The same logic could be applied to recent matches featuring Hangman Adam Page. The World Champion featured with two Texas Deathmatches just two months apart on regular television. Not only could a case be made for diminishing returns, do the ends justify the means?

This in and of itself could be a problem, as AEW churns out classic moments on a weekly basis, and in the easily digestible ‘GIF Era’ of media, maybe that’s just how things work now. Whatever it takes to stay in the public eye each week.

But AEW have a built-in hardcore audience that would stick with them for a Darby vs Jeff match down the line. Perhaps delay that Hardys/Bucks match that is likely for Double or Nothing, and do Darby vs. Jeff there, on a major PPV stage where you could push the match more. Not only would people pay to see it, but it would also allow you to further characters by exploring the mirror image story of both wrestlers, and emphasising Darby’s defeat against his rival for a future rematch.

Hell In A Cell Graphic

That’s not to say that the over-use of these kinds of matches and moments is strictly an AEW problem.

While their over-use of stipulations has grown to almost comical levels throughout 2022, only adding fuel to the fire that is wrestling’s escalating violent state, WWE is the other chief offender in the completely opposite direction.

The aforementioned bastardisation of the modern wrestling stipulation grew to be a huge WWE problem in the PG era, as the turn to a more child friendly product negated the ability to effectively present stipulation matches.

Now, while that eases some of the problems involving wrestler’s over-risking their bodies for little reward, it goes too far in the opposite direction in that these stipulations have lost all their meaning as they are now just a place on the calendar, or can’t deliver the violence that longer term fans expect.

Hell In A Cell, TLC, and Extreme Rules matches used to be used as the blow-off to a huge story, not as ways to fill the gaps between the ‘Big four.’

WWE have found effective uses for some, such as Money In The Bank and Elimination Chamber as quasi-Royal Rumble’s, dangerous matches that have high rewards such as title shots or WrestleMania opportunities, but the majority of these stipulations largely mean nothing when they don’t have the appropriate heat attached to them.

So, what is the solution to this problem?

Well in WWE’s case, abolishing stipulation PPV’s would be the wise choice.
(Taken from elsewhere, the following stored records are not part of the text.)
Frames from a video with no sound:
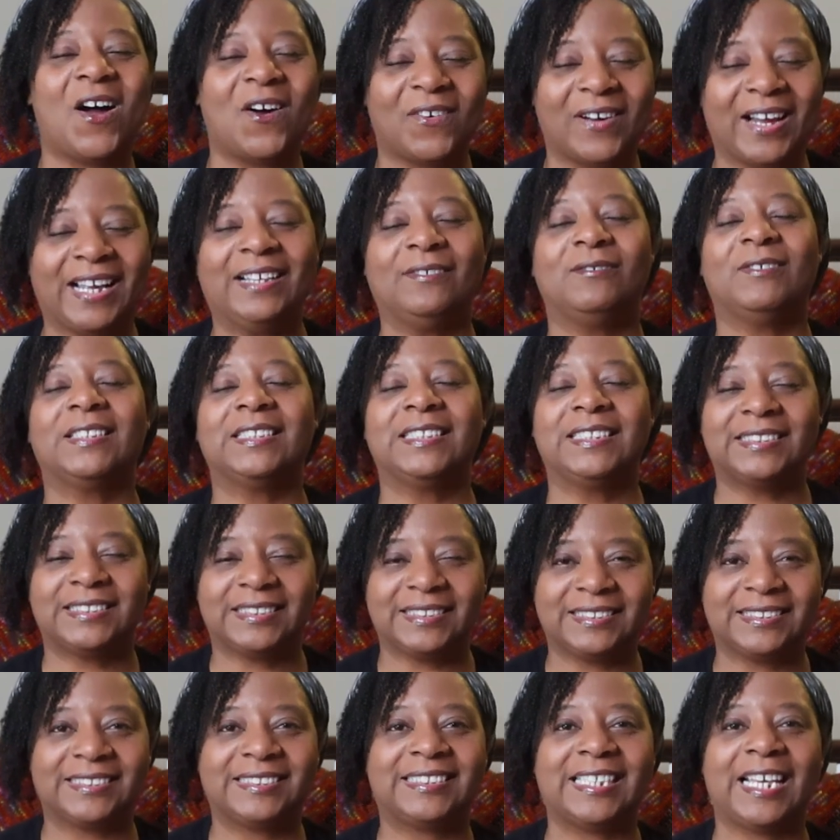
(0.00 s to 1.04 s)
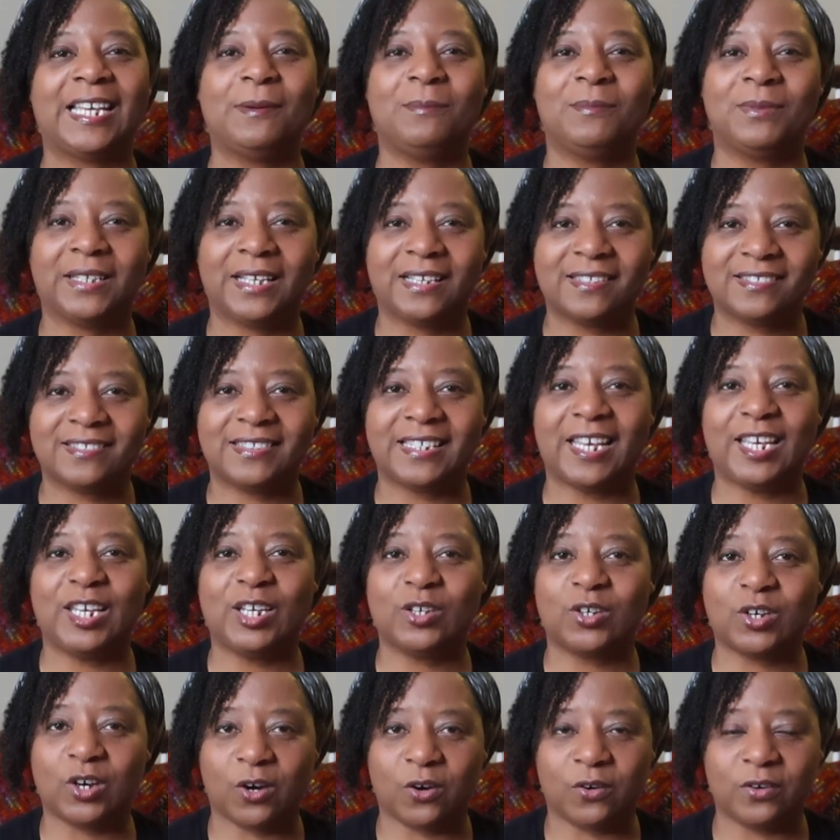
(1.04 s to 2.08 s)
All right. Well, listen, stay blessed, stay
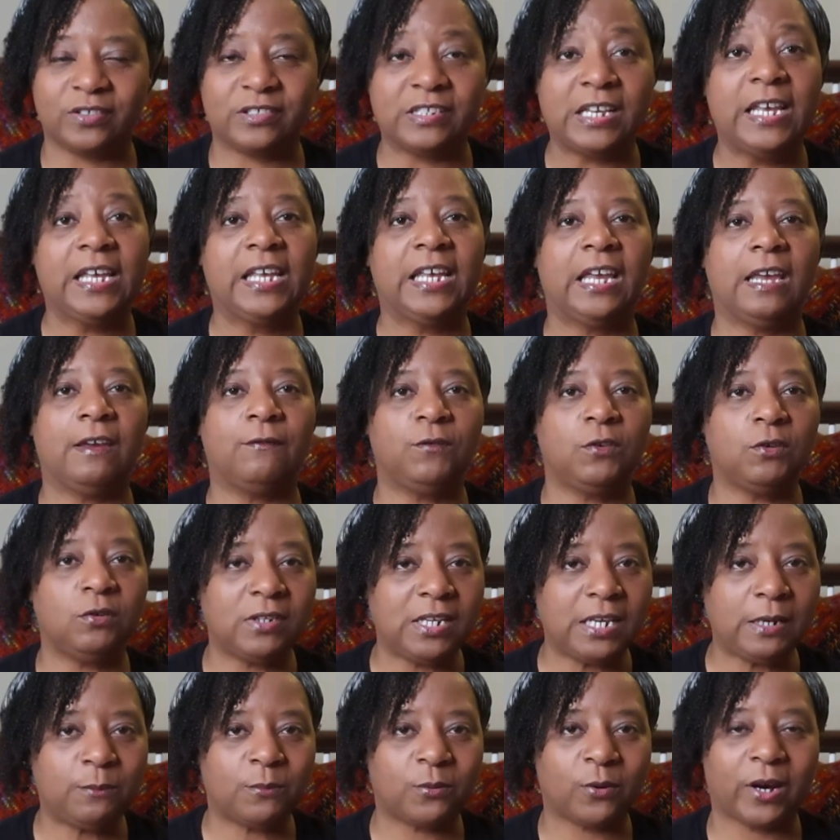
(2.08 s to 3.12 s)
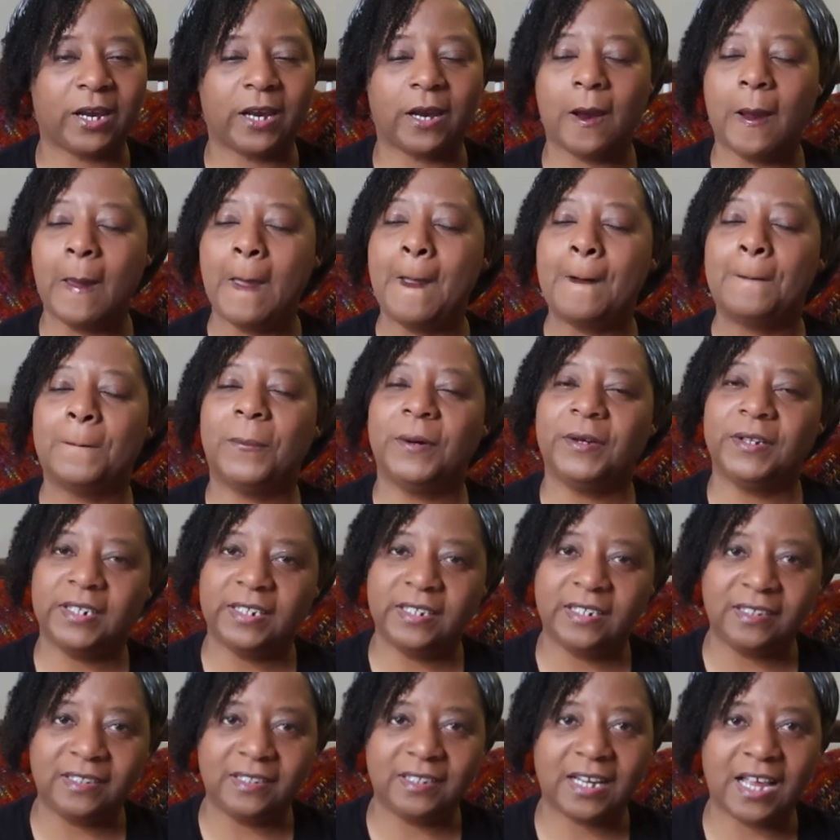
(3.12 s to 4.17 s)
encouraged. If you need prayer, put
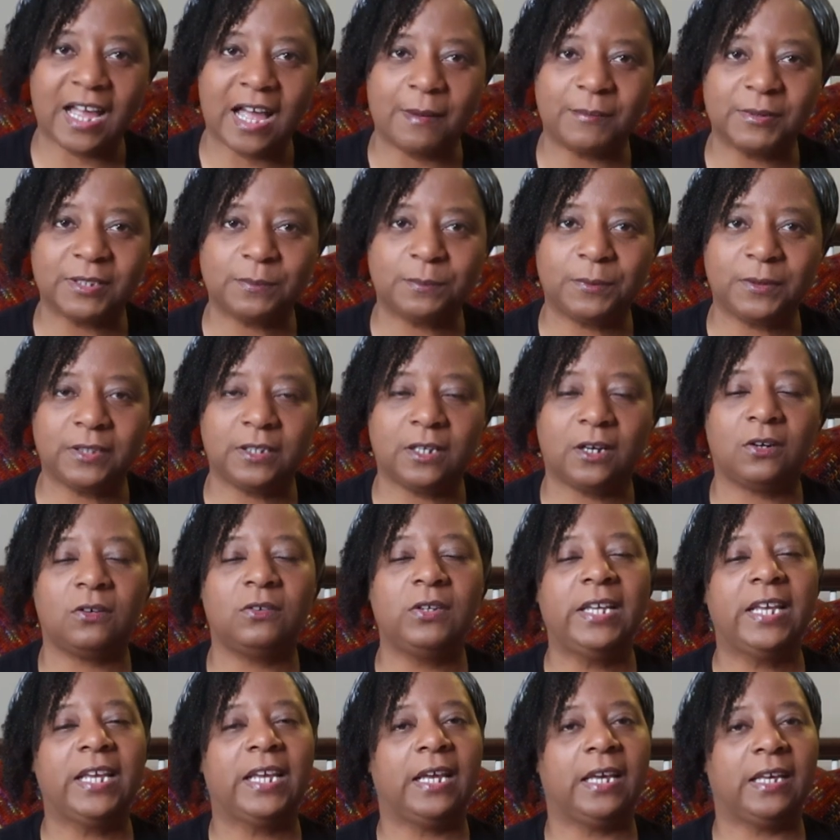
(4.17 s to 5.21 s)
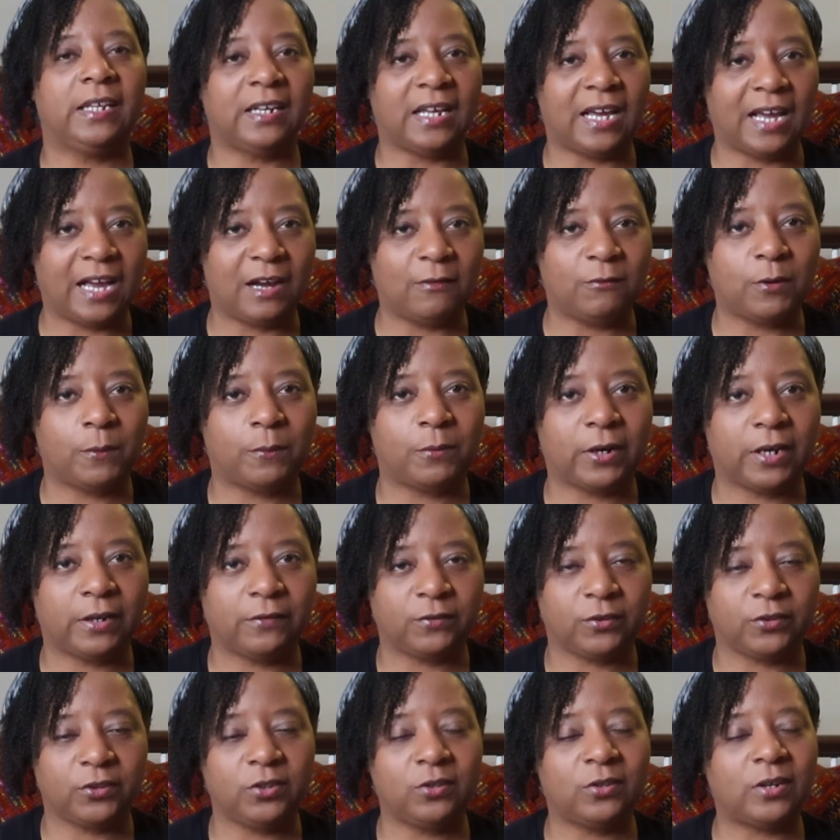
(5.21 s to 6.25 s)
it in the comments below and I will pray
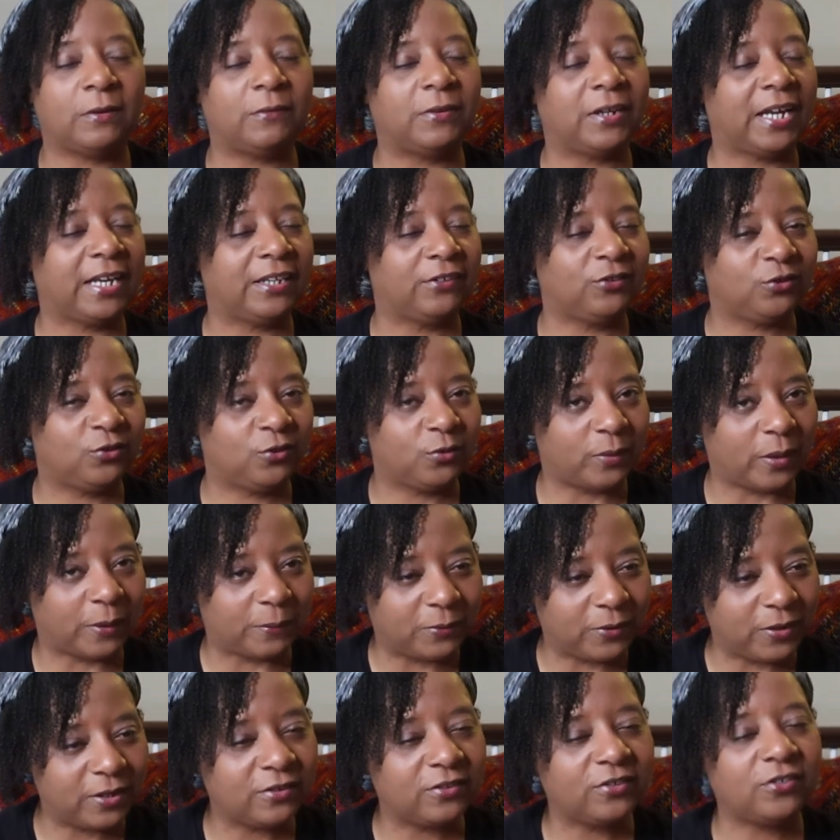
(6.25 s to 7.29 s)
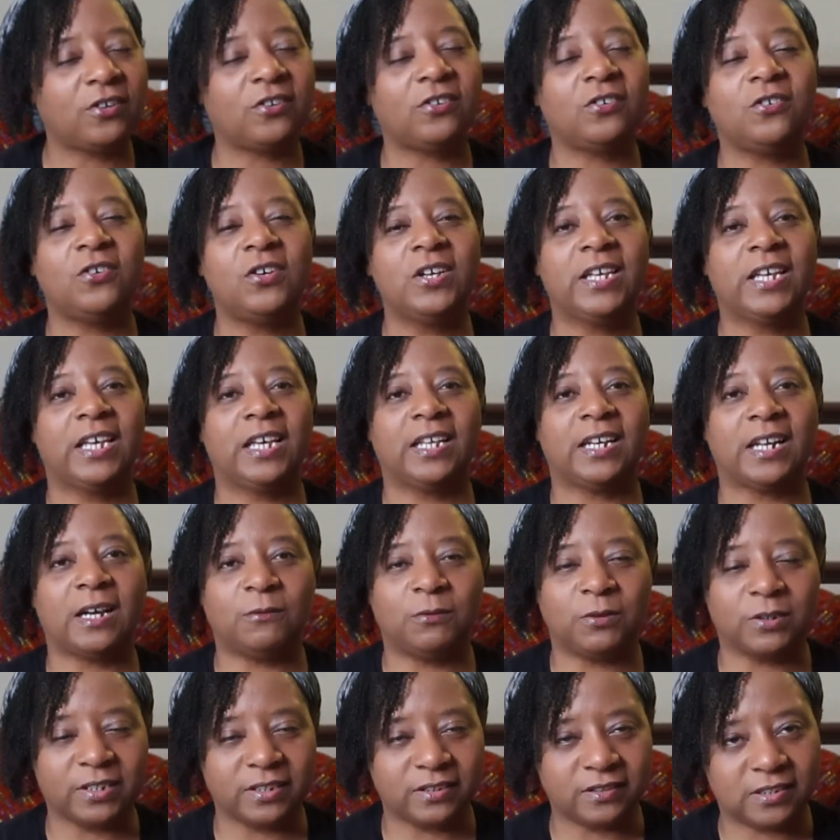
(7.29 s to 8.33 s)
for you. I will add you to my prayer journal and I
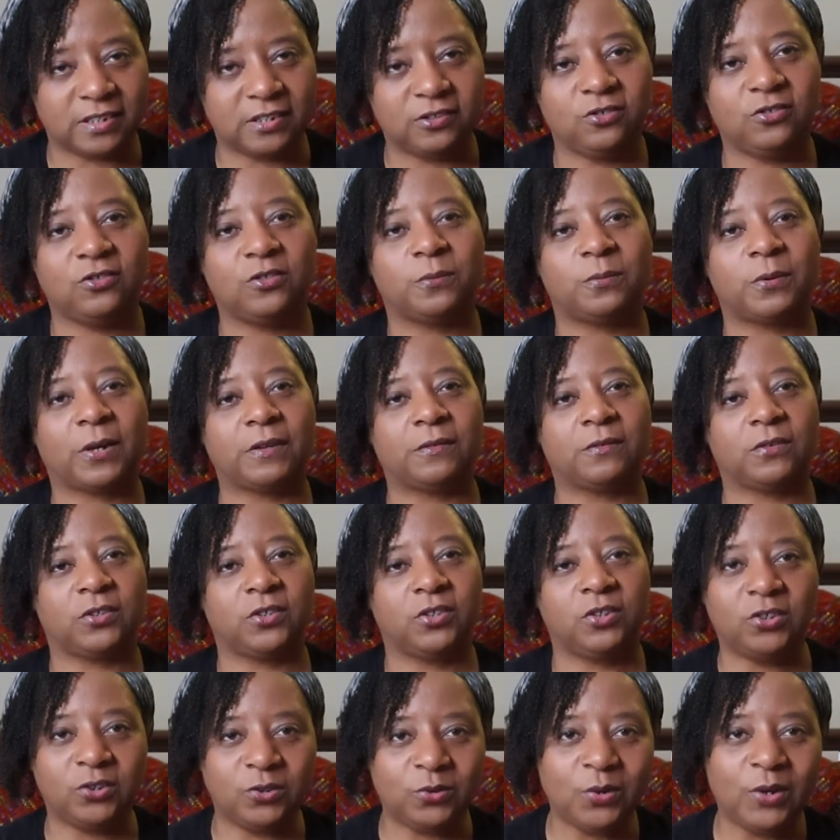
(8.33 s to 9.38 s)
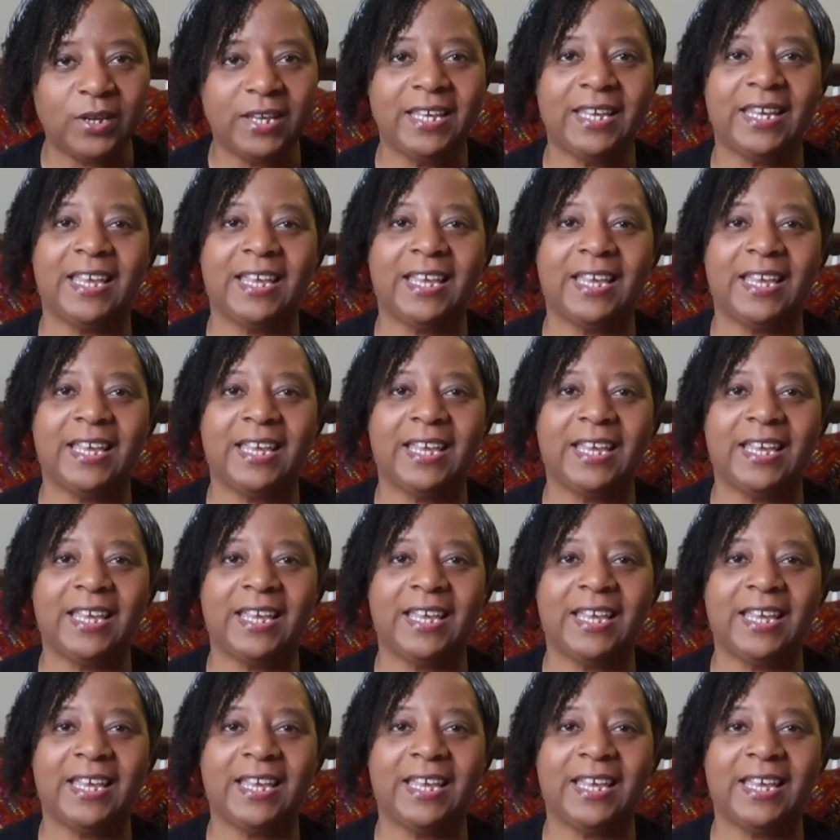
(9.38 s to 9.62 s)
will continue to pray for you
Removing the likes of Hell In A Cell, TLC, and Extreme Rules will allow the stipulations to regain their steam in a long period of absence, and become more effective due to their sparing use. And when they do use them, make sure to do so with the right feud.
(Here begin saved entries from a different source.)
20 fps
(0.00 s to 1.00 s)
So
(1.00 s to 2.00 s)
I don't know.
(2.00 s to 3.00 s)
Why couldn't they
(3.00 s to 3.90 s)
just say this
The same goes for AEW. Their seemingly incessant need for ‘sagas’ means they often wheel out stipulations for feuds that don’t need them. So, holding back on them in that sense should help the feuds that actually get the big match be more important.

For another, more effective example, take CM Punk vs MJF from Revolution 2022.

That feud had been built as a personal blood feud for months, and when it came time for the blow-off, they went for the Dog Collar Match as the stipulation. This not only fit the feud’s background, but was a match that had only been done once in AEW history. (Cody Rhodes vs Brodie Lee in 2020) This made it ten times more meaningful than if the bout would’ve been in a steel cage for example.

The match was suitably brutal with a wonderfully well told story, and capped off one of the rivalries of the year thus far.

CM Punk poses with dog collar

Punk vs MJF showed the RIGHT use of a stipulation can further a story rather than simply be an attachment to it, and how the sparing use of a match type and the mystique around it can make it far more important the next time the same match type is used.

Hopefully in the future, for the benefit of the wrestlers and the stories they’re telling, pro wrestling can put a leash on it’s stipulation problem once and for all.